## PROBLEM TO WORK ON:
The reply is to contain the full listing, repeated exactly, with pictures left out.

▬▬▬▬▬▬

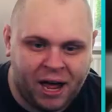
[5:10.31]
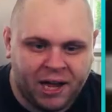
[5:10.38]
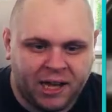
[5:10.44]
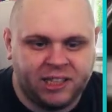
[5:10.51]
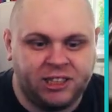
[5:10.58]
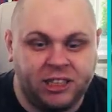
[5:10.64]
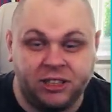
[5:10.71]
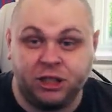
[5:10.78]
you
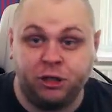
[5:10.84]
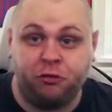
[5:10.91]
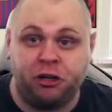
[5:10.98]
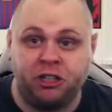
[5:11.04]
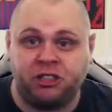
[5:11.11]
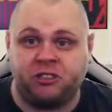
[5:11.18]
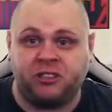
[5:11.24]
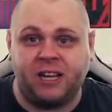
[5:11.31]
see him two
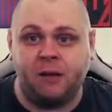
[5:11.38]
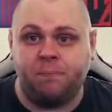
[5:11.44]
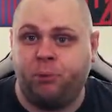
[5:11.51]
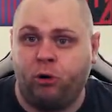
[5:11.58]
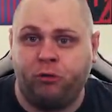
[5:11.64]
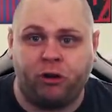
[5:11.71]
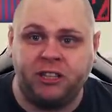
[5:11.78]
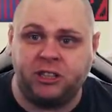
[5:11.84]
finishes there,
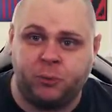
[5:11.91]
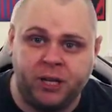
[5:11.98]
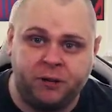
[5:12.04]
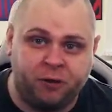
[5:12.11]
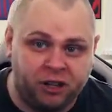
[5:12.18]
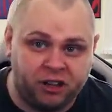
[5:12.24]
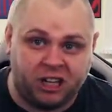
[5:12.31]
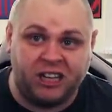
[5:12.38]
both on his weak
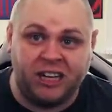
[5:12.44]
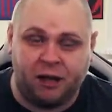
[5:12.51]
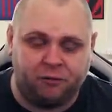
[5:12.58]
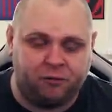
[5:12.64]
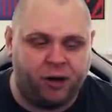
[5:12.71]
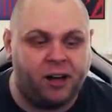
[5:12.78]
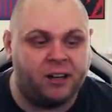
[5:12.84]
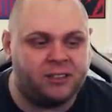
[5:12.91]
foot, the left
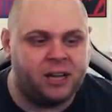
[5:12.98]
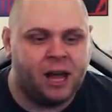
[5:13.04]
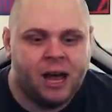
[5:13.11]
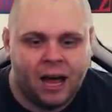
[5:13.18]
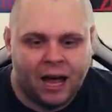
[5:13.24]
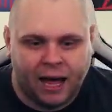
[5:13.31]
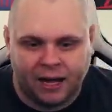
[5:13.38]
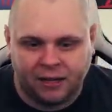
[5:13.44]
foot,
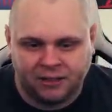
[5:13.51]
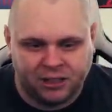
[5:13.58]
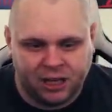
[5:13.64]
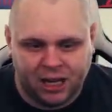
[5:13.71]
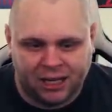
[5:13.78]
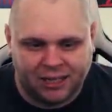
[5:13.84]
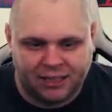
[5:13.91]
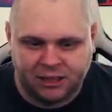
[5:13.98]
and uh,
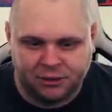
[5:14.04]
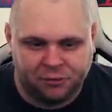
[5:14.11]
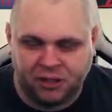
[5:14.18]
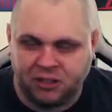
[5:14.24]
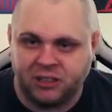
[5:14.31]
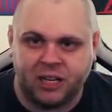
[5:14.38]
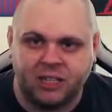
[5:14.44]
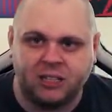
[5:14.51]
it's a
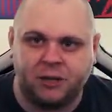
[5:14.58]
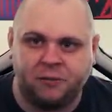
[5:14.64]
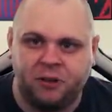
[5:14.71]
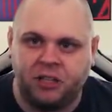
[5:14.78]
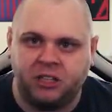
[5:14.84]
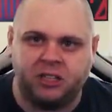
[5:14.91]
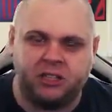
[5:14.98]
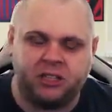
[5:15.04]
fantastic finish each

▬▬▬▬▬▬

## EXERCISE RESULT:
[5:10.31]
[5:10.38]
[5:10.44]
[5:10.51]
[5:10.58]
[5:10.64]
[5:10.71]
[5:10.78]
you
[5:10.84]
[5:10.91]
[5:10.98]
[5:11.04]
[5:11.11]
[5:11.18]
[5:11.24]
[5:11.31]
see him two
[5:11.38]
[5:11.44]
[5:11.51]
[5:11.58]
[5:11.64]
[5:11.71]
[5:11.78]
[5:11.84]
finishes there,
[5:11.91]
[5:11.98]
[5:12.04]
[5:12.11]
[5:12.18]
[5:12.24]
[5:12.31]
[5:12.38]
both on his weak
[5:12.44]
[5:12.51]
[5:12.58]
[5:12.64]
[5:12.71]
[5:12.78]
[5:12.84]
[5:12.91]
foot, the left
[5:12.98]
[5:13.04]
[5:13.11]
[5:13.18]
[5:13.24]
[5:13.31]
[5:13.38]
[5:13.44]
foot,
[5:13.51]
[5:13.58]
[5:13.64]
[5:13.71]
[5:13.78]
[5:13.84]
[5:13.91]
[5:13.98]
and uh,
[5:14.04]
[5:14.11]
[5:14.18]
[5:14.24]
[5:14.31]
[5:14.38]
[5:14.44]
[5:14.51]
it's a
[5:14.58]
[5:14.64]
[5:14.71]
[5:14.78]
[5:14.84]
[5:14.91]
[5:14.98]
[5:15.04]
fantastic finish each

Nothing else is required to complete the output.